_TASK ITEM_: Print the records below exactly, and do not carry over any picture.

Collected data entries
◆ ◆ ◆ ◆ ◆
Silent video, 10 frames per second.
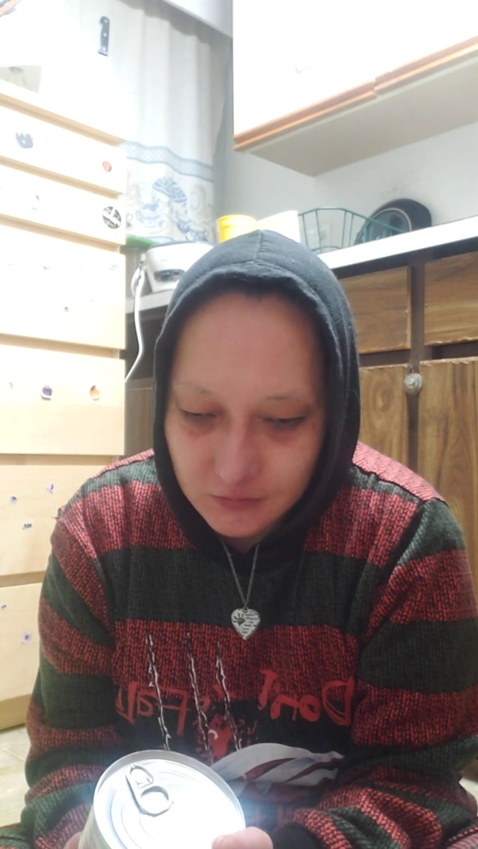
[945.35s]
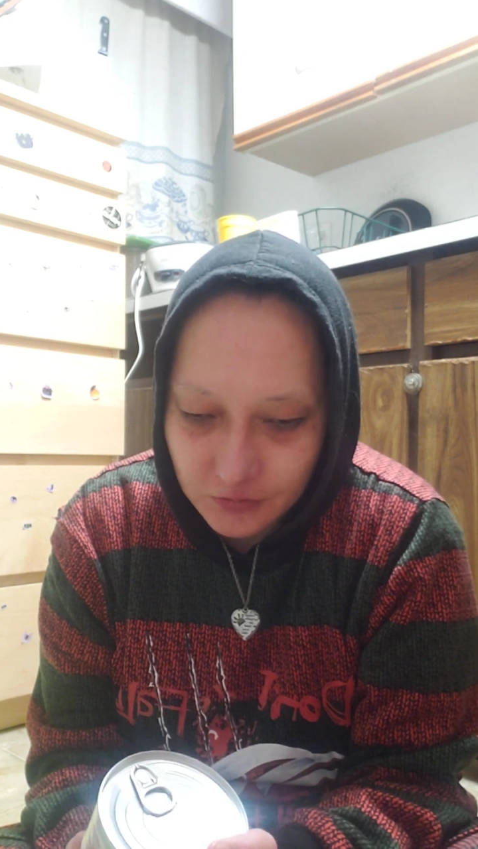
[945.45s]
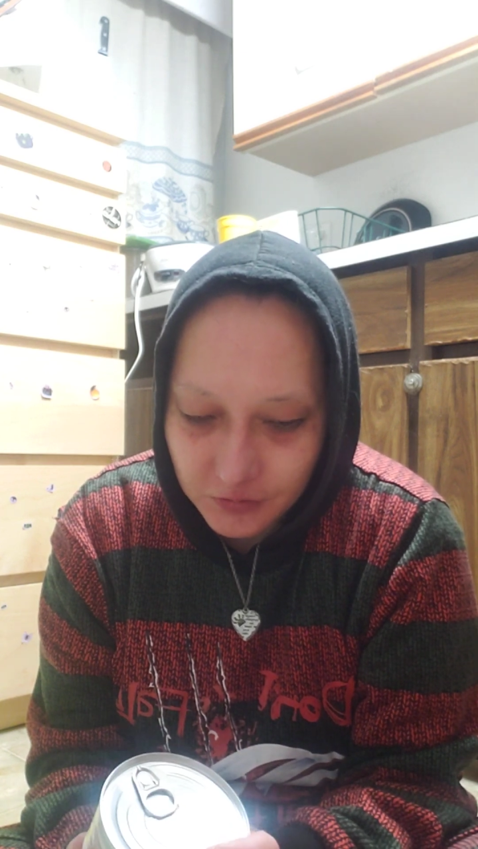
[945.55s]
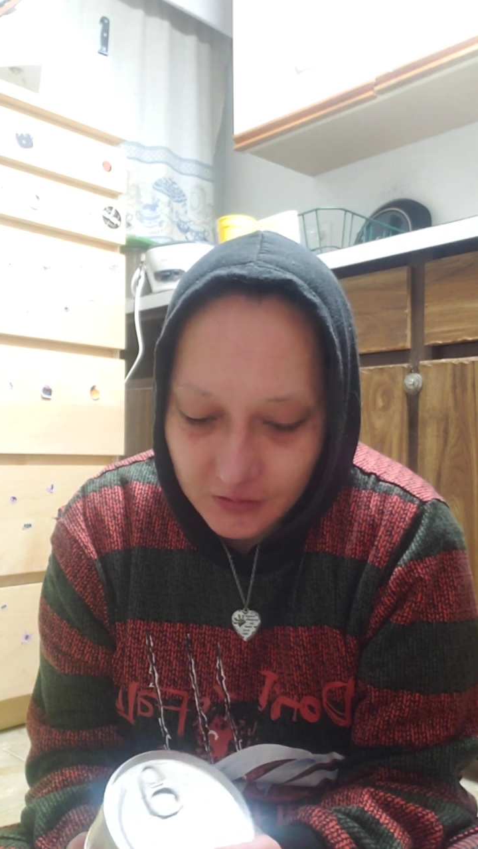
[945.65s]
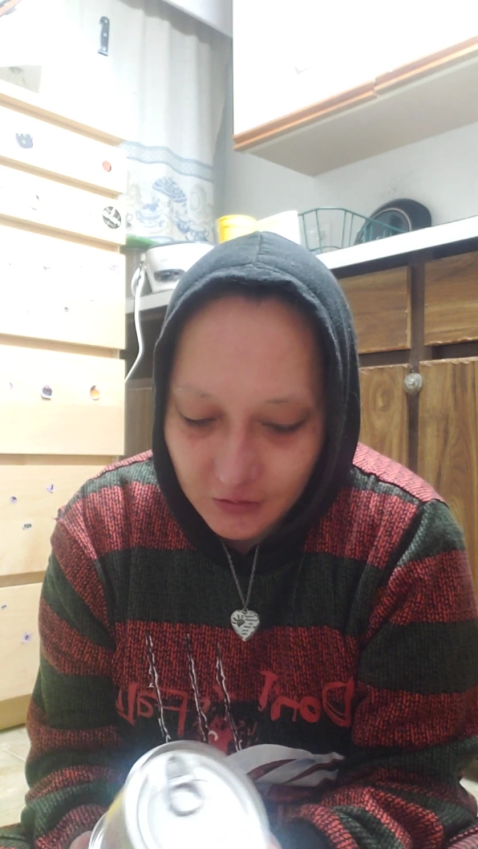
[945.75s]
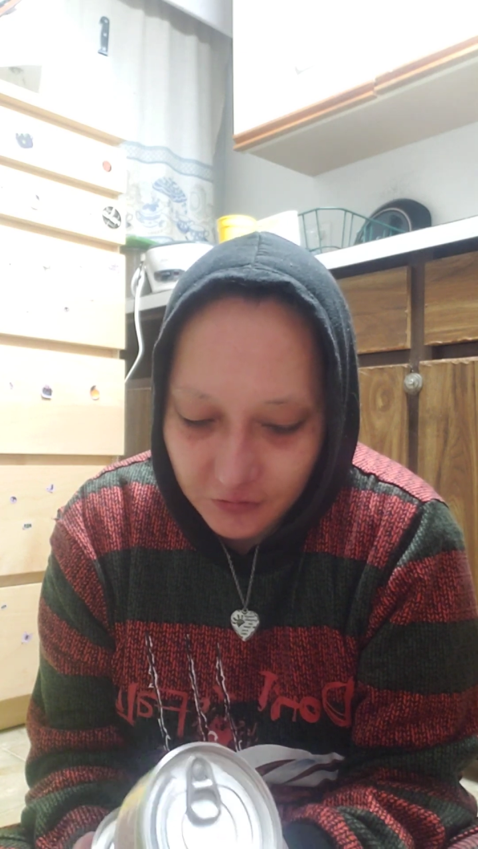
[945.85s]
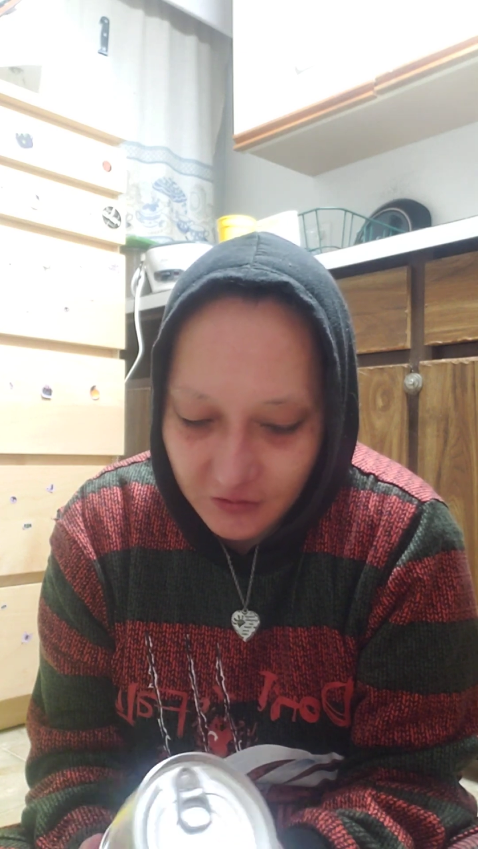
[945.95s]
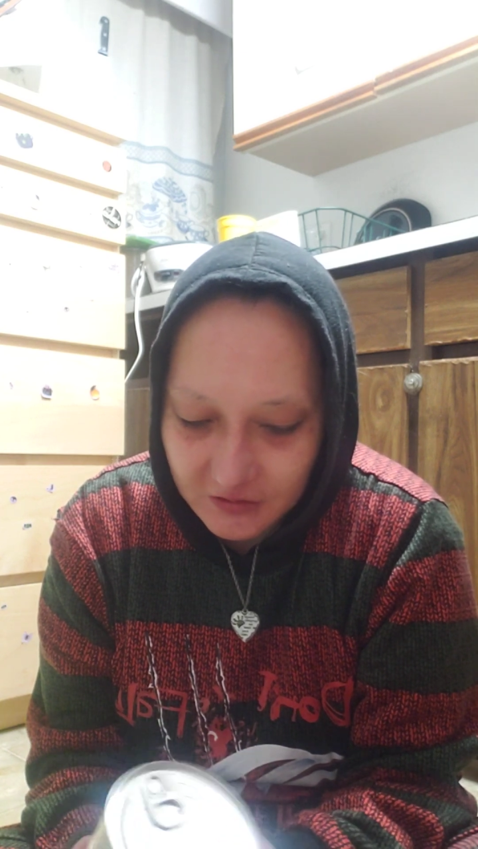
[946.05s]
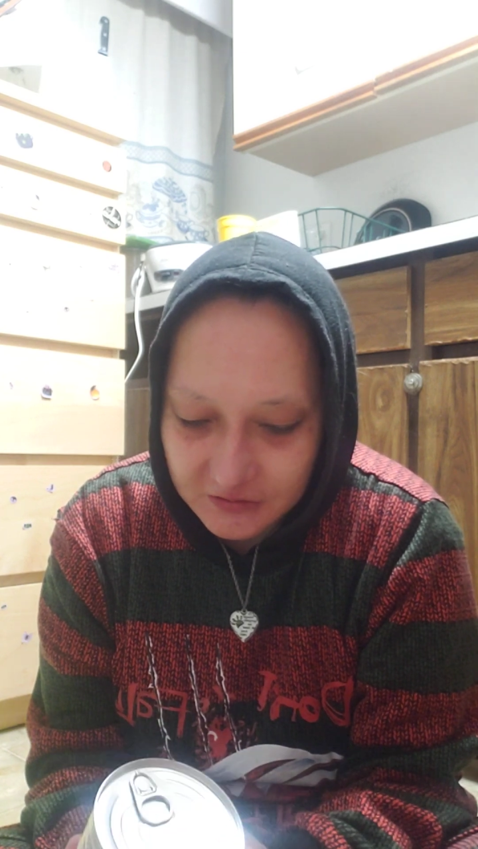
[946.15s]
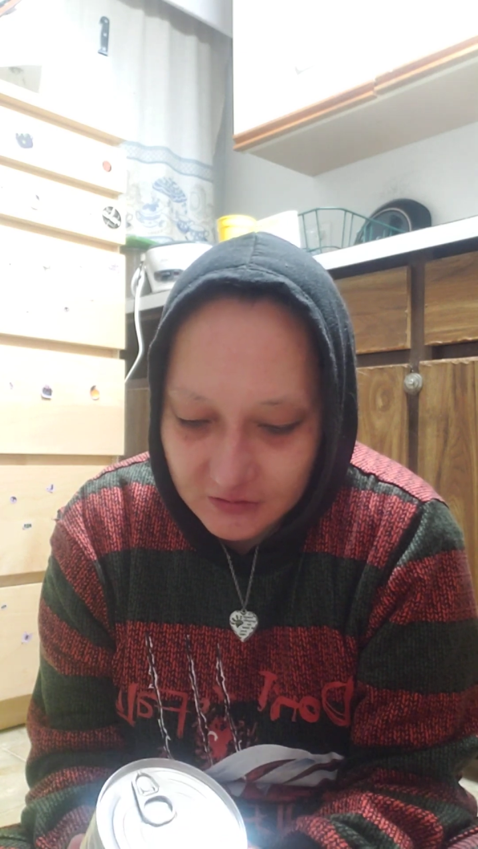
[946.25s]
the weekend when
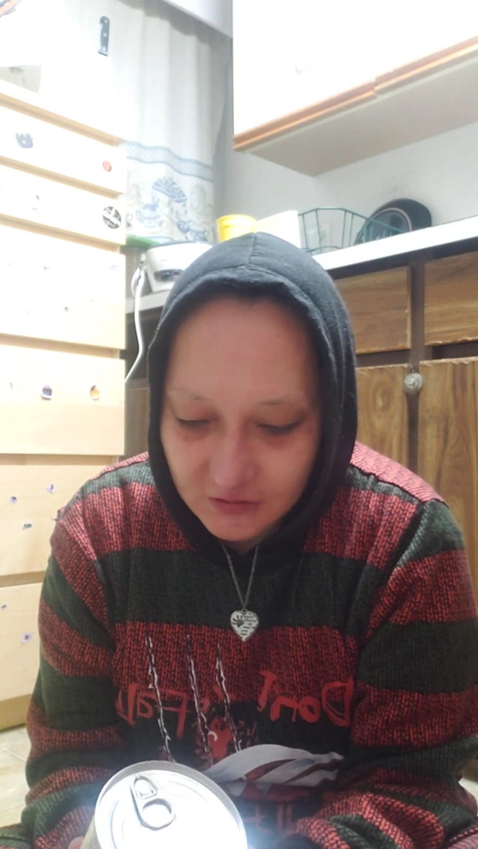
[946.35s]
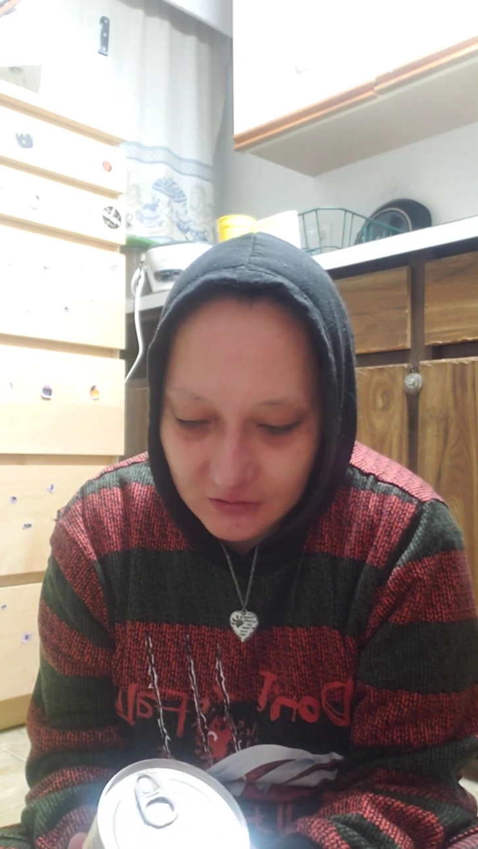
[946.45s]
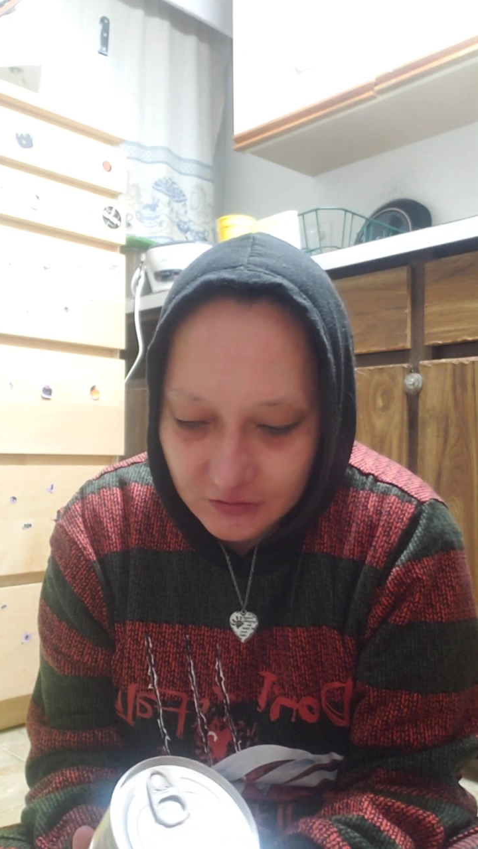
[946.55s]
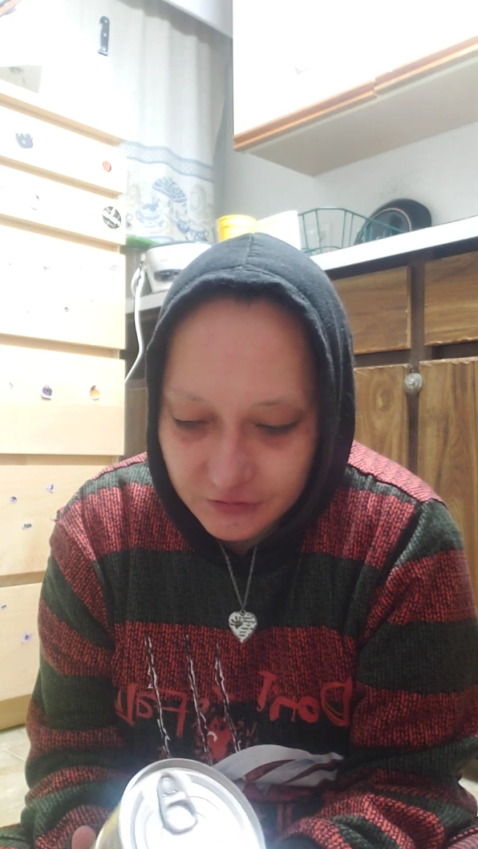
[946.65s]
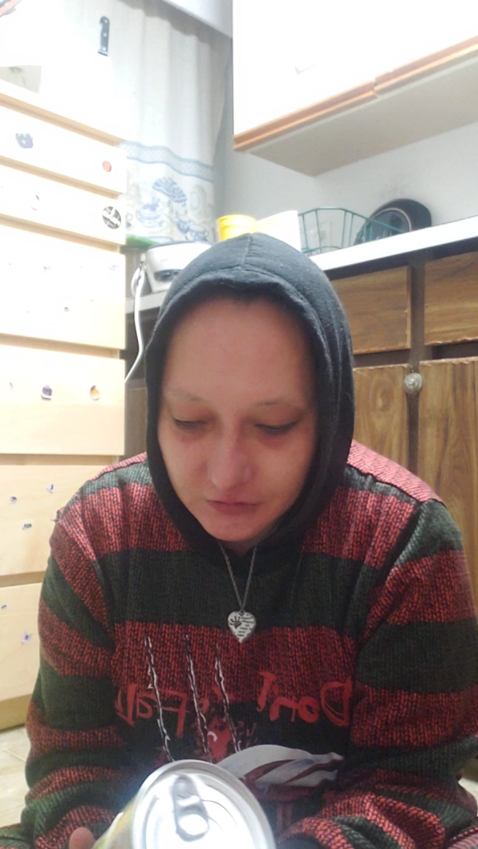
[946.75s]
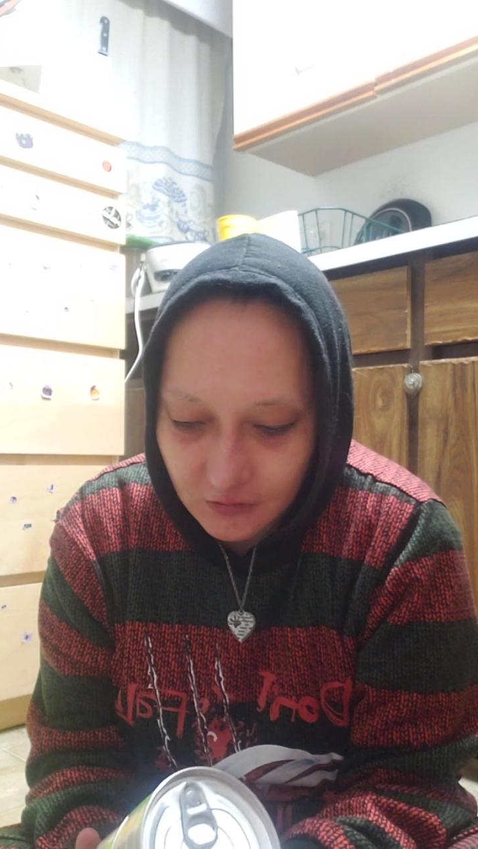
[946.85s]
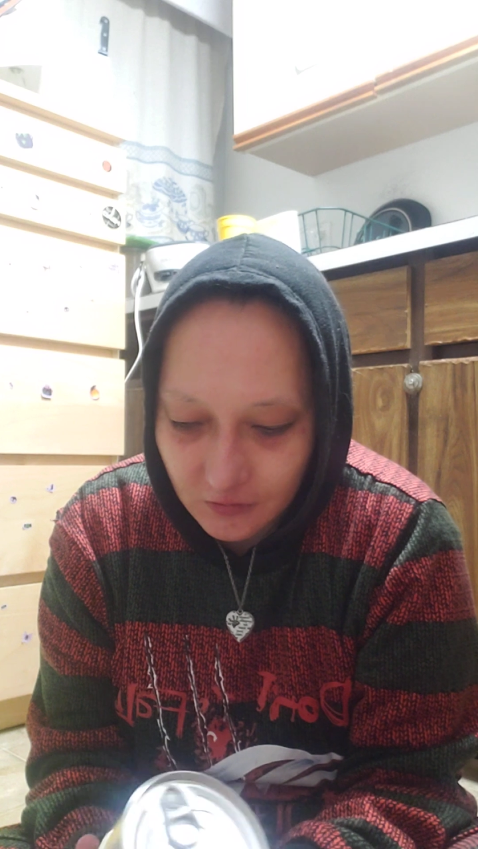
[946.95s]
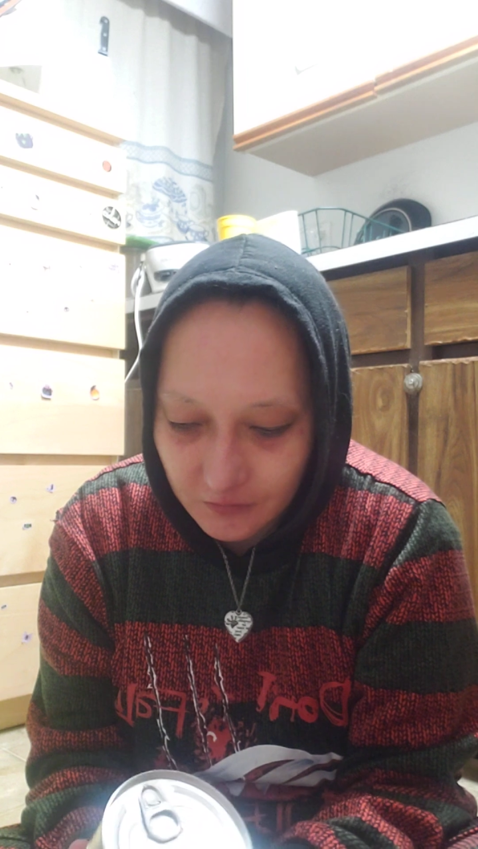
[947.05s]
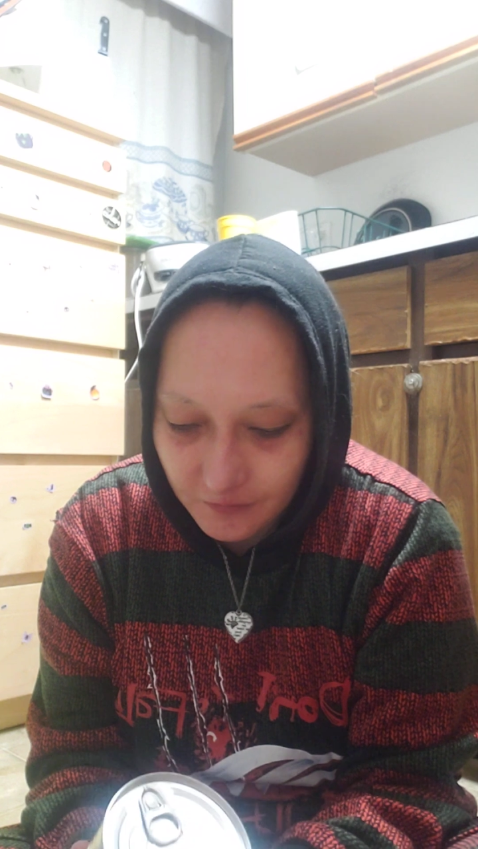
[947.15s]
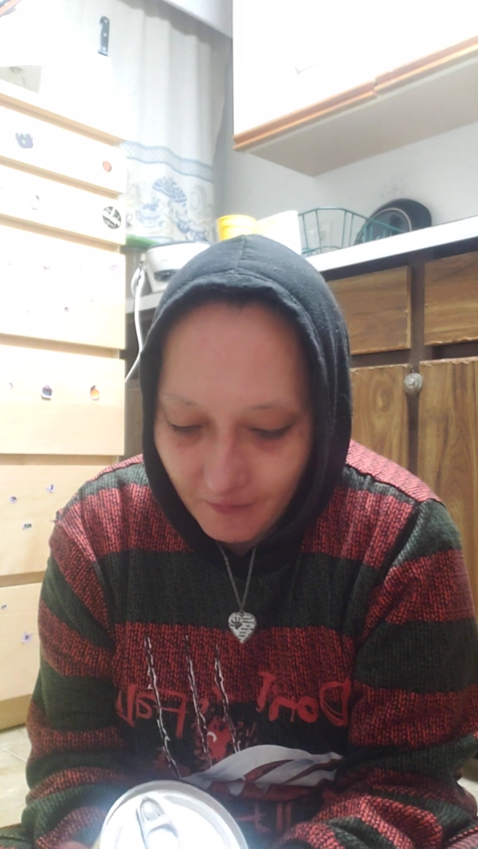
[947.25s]
I see her, so,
◆ ◆ ◆ ◆ ◆
_EXERCISE RESULT_:
Silent video, 10 frames per second.
[945.35s]
[945.45s]
[945.55s]
[945.65s]
[945.75s]
[945.85s]
[945.95s]
[946.05s]
[946.15s]
[946.25s]
the weekend when
[946.35s]
[946.45s]
[946.55s]
[946.65s]
[946.75s]
[946.85s]
[946.95s]
[947.05s]
[947.15s]
[947.25s]
I see her, so,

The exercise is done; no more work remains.